### Exercise goal
Quote the entries word for word. Omit the pictures.

### Source records
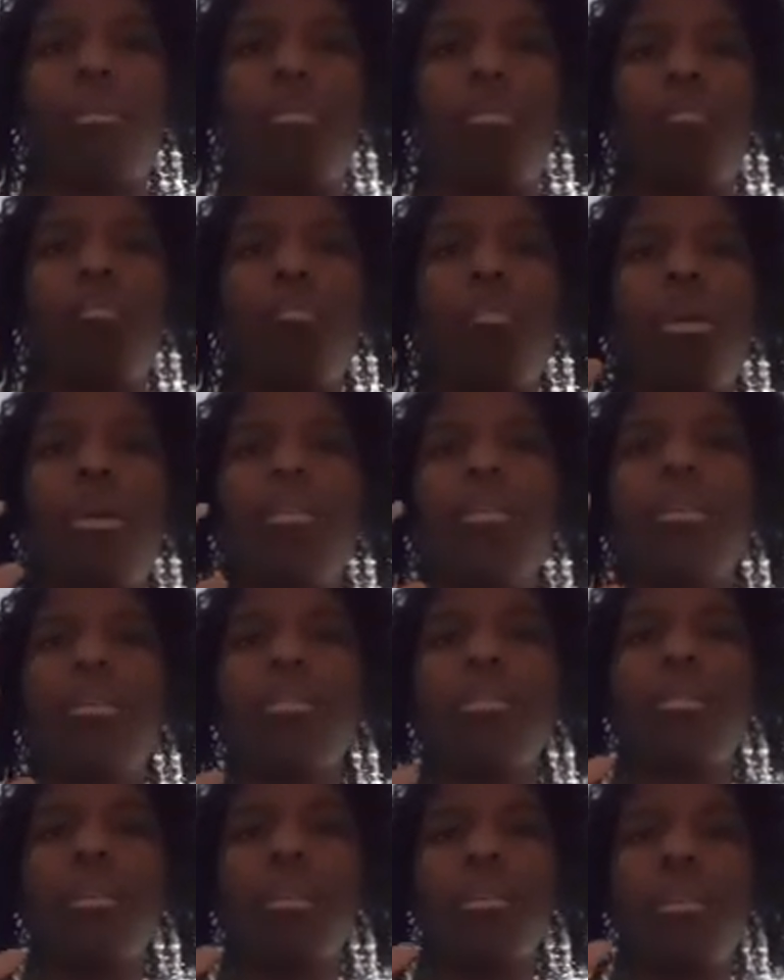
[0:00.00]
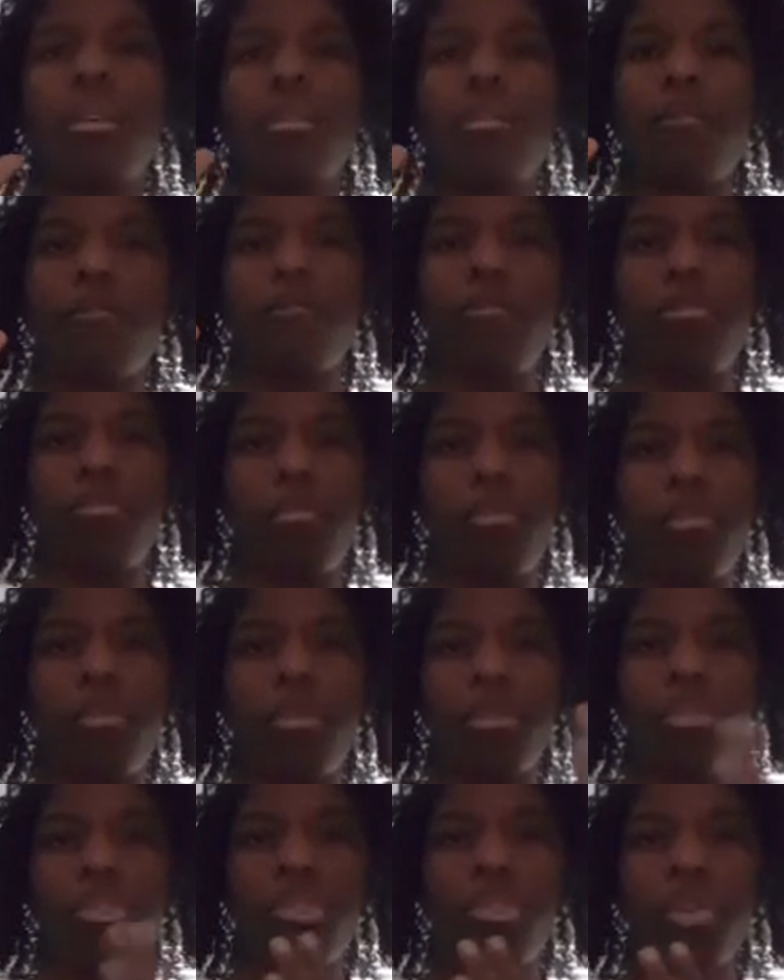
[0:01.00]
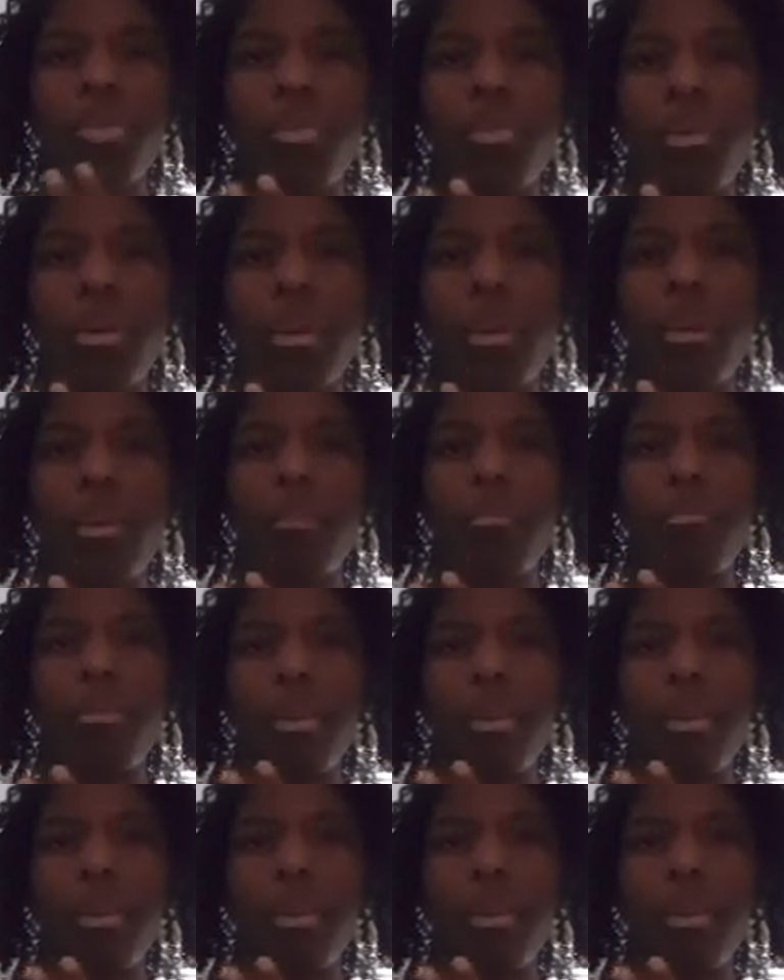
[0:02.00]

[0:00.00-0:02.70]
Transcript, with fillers: What is it that the full moon is showing?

### Exercise result
[0:00.00]
[0:01.00]
[0:02.00]

[0:00.00-0:02.70]
Transcript, with fillers: What is it that the full moon is showing?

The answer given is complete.